Meta’s AI strategy may be moving into a very different phase. According to Bloomberg’s sources, the company is shifting attention toward a new model codenamed "Avocado," with a release potentially coming next spring.
The reported plan matters because Avocado is expected to be closed, giving Meta a way to sell access directly. That would be a major change for a company known in this space for its open Llama models.
A reported turn away from open Llama models
Meta’s Llama models have been central to its open-model strategy. The source says that approach has reportedly lost momentum inside the company after the disappointing performance of Llama 4.
If Avocado launches as described, Meta would not simply be releasing another model under the same playbook. It would be emphasizing a model built around direct sales, with access controlled by the company.
That distinction is important. An open-model strategy is built around broad availability and outside adoption. A closed model, by contrast, gives the company more control over how access is offered and how the model is commercialized.
What Avocado is expected to be
Avocado is described in the source as a new AI model. Its release is potentially coming next spring, though the report does not present that as a fixed launch date.
The key reported feature is not only the model itself, but the business model around it. Avocado is expected to launch as a closed model, which would let Meta sell access directly.
That would place Avocado in a different category from the open Llama approach. The shift would suggest that Meta sees more value, at least for this effort, in controlling distribution and access than in extending the same open-model strategy.
Why Llama 4 matters to the decision
The report connects the internal change in direction to Llama 4. The source says the open-source approach reportedly lost steam after Llama 4’s disappointing performance.
That does not mean the source says Meta has abandoned every open-model effort. It does mean that Avocado is being framed as a significant strategic pivot, especially because it is expected to be closed and tied to direct sales.
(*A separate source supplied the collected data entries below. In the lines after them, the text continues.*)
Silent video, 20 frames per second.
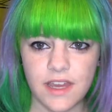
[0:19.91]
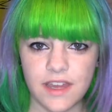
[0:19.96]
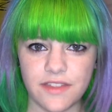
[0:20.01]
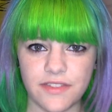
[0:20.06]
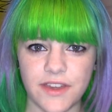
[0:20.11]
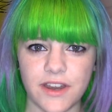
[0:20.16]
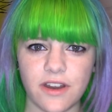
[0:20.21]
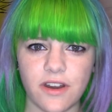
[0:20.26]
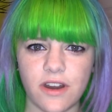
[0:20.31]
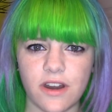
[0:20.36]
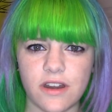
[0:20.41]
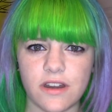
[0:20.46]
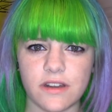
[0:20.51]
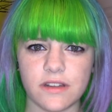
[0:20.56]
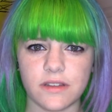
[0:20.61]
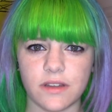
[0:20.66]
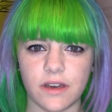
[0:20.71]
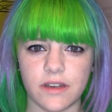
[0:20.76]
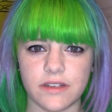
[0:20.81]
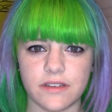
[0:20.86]
There are a
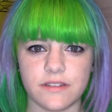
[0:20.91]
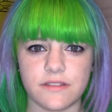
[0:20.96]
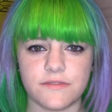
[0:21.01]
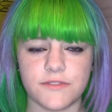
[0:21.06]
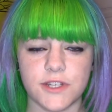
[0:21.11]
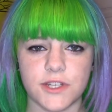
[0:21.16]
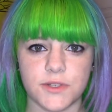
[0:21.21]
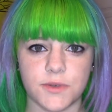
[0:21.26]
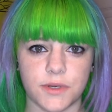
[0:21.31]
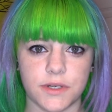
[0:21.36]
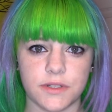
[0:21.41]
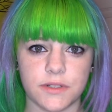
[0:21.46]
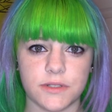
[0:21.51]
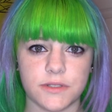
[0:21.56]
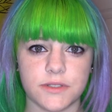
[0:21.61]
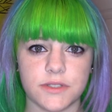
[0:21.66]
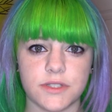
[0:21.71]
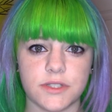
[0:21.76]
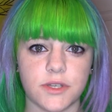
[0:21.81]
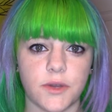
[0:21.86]
lot of
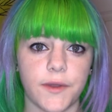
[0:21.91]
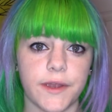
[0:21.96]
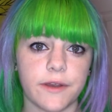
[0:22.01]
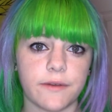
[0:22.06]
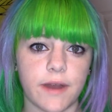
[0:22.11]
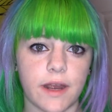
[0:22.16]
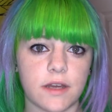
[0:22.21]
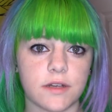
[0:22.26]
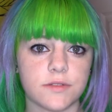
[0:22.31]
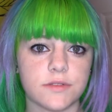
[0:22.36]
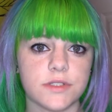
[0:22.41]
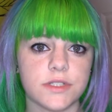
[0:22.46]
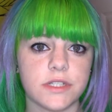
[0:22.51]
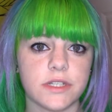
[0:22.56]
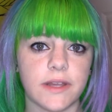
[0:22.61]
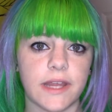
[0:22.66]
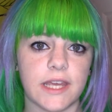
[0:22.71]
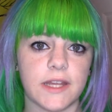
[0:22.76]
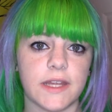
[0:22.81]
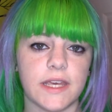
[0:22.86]
tutorials going around
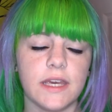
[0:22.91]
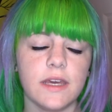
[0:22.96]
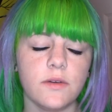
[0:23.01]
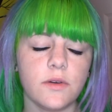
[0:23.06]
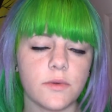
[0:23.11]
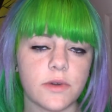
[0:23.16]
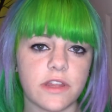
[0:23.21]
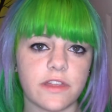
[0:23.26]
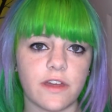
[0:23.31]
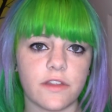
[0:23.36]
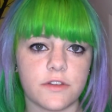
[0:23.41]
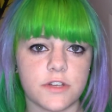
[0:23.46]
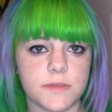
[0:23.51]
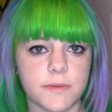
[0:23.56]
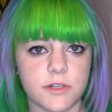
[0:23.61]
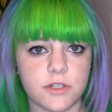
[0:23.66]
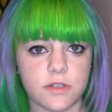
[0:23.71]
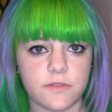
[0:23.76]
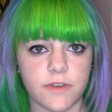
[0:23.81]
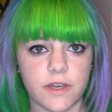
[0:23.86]
lately with other
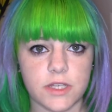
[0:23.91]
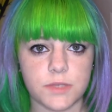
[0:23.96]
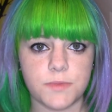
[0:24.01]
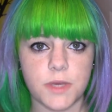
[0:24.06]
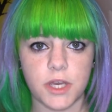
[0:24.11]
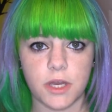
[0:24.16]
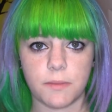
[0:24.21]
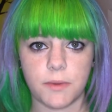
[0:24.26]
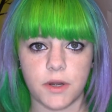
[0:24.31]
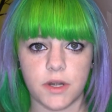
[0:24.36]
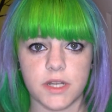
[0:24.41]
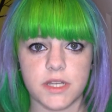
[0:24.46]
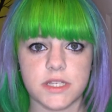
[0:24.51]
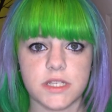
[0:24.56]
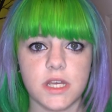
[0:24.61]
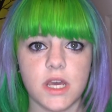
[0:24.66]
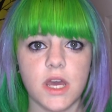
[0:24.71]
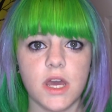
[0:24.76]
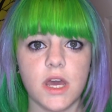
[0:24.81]
special effects makeup artists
For readers following AI model strategy, the key point is that performance and business model are linked here. If a major open-model release fails to meet internal expectations, leadership may look for a structure that offers more control over the next product.
The role of Alexandr Wang
Management is reportedly placing a large bet on Alexandr Wang, who joined Meta following the company’s deal with Scale AI. The source does not detail his precise responsibilities for Avocado, but it places him inside the broader shift now underway.
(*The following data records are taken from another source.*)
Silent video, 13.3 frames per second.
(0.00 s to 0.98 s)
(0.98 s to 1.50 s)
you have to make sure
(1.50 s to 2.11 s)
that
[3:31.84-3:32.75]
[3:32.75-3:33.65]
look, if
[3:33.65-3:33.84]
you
That personnel detail matters because the report presents Avocado as more than a routine model update. It is described as part of a bigger change in direction after Llama 4 and amid a move toward a closed, directly sold model.
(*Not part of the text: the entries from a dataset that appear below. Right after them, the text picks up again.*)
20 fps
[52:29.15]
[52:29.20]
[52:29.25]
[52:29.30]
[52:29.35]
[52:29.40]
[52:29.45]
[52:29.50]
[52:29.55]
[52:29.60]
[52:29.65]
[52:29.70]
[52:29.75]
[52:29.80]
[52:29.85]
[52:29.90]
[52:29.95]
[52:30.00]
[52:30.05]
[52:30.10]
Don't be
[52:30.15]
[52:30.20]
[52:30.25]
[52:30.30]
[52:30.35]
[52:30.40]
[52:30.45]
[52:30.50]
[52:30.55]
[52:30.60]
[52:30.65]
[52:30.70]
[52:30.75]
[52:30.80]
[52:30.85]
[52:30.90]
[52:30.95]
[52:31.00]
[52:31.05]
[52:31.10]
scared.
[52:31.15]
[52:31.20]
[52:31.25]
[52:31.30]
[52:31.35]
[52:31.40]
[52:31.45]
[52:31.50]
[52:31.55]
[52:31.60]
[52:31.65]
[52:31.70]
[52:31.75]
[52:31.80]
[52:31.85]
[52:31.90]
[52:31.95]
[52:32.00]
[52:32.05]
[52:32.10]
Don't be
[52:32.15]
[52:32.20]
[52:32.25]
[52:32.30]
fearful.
External models and a strategic tension
The development process reportedly involves several outside models. According to Bloomberg, the team is training Avocado using Google’s Gemma, OpenAI’s gpt-oss, and Alibaba’s Qwen.
That mix is notable for two reasons. First, it suggests Avocado is being developed with help from multiple external model sources. Second, the source points out that using Chinese technology clashes with CEO Mark Zuckerberg’s previous warnings about Chinese censorship.
The report does not say how Meta resolves that tension. It simply places those facts side by side: Avocado is reportedly using Alibaba’s Qwen in training, while Mark Zuckerberg has previously warned about Chinese censorship.
What the reported pivot signals
The clearest takeaway is that Meta may be rebalancing its AI priorities. Open Llama models helped define the company’s public AI posture, but Avocado is described as a closed model built for direct access sales.
That could change how developers, customers, and competitors read Meta’s next move. Instead of treating openness as the defining feature, Meta may be preparing a model where control, access, and monetization are more central.
For now, the facts remain limited to the report: Bloomberg’s sources say Meta is shifting focus to Avocado, the model could arrive next spring, it is expected to be closed, and its training reportedly uses several external models. Within those boundaries, the direction is clear enough: Avocado would mark a serious departure from the open Llama strategy that came before it.